9. The apparatus for producing fullerene containing halogen atoms according to claim 8, wherein the deposition plate comprises a plurality of deposition plates divided concentrically.

10. Vias for applying an arbitrary bias voltage to each of the deposition plates 10. The apparatus for producing a halogen atom-containing fullerene according to claim 9, further comprising a source applying means.

11. The apparatus for producing a halogen atom-encapsulated fullerene according to claim 10, wherein the bias applying means is variable.

12. The bias is such that a bias voltage Δφap of 20 V × Δφ & ρ + 5 V is applied to a centrally located deposition plate. 11. The apparatus for producing fullerene containing halogen atoms according to any one of 1 to 11.

13. The inner radius of the deposition plate disposed at the center is not more than R + 5 mm, where R is the radius of the plasma generating hole of the plasma generating means. The apparatus for producing a halogen atom-encapsulated fullerene according to any one of the above.

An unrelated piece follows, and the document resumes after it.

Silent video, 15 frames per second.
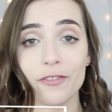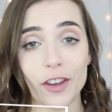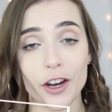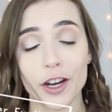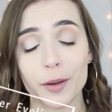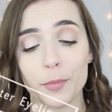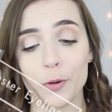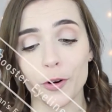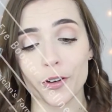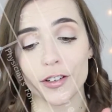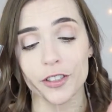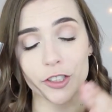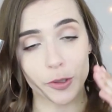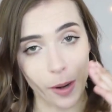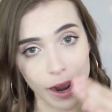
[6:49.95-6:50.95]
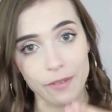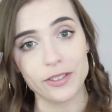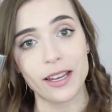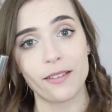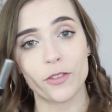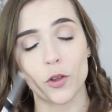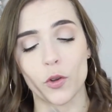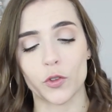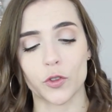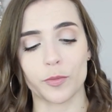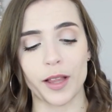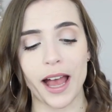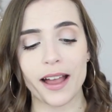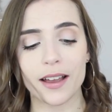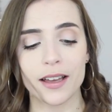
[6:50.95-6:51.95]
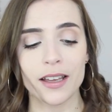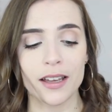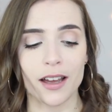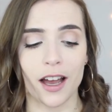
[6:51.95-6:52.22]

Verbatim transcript: Very important, you have to have the Ultra Black.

14. The apparatus for producing fullerene containing halogen atoms according to any one of claims 8 to 13, wherein the plasma generating means is RF antenna.

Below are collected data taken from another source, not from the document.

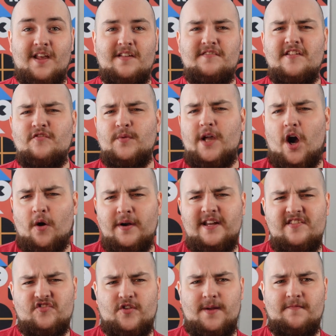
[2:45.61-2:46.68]
Since we already
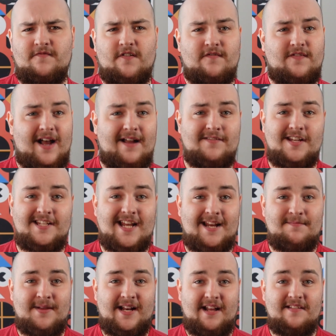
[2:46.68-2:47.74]
streamed for 5 to
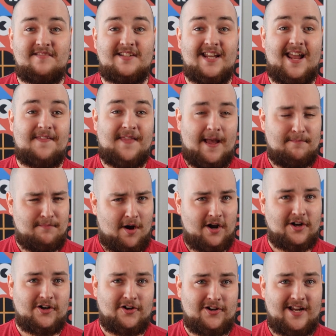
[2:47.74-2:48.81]
10 minutes to get that
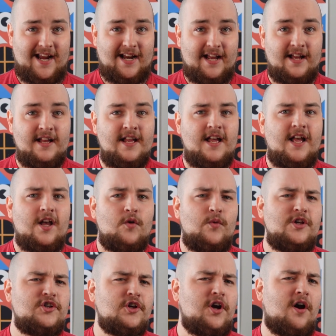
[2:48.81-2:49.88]
monitor data,
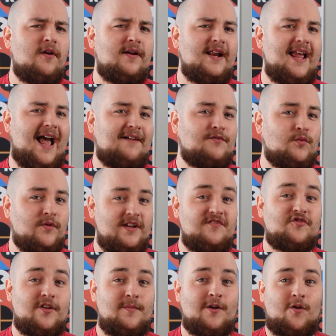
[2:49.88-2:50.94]
we should already have a
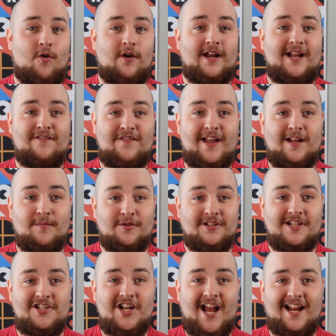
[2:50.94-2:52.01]
Restream recording available
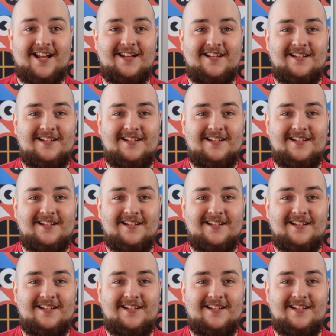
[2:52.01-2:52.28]
to check.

15. The method according to any one of claims 8 to 14, wherein a cylinder having a diameter of 2.5 to 3.0 times the inner diameter of the plasma flow is provided in the middle of the plasma flow. Equipment for producing fullerenes containing halogen atoms.

16. The apparatus for producing a halogen atom-encapsulated fullerene according to claim 15, wherein cooling means for cooling at least a wall of the vacuum vessel at a downstream side from a downstream end of the cylinder is provided.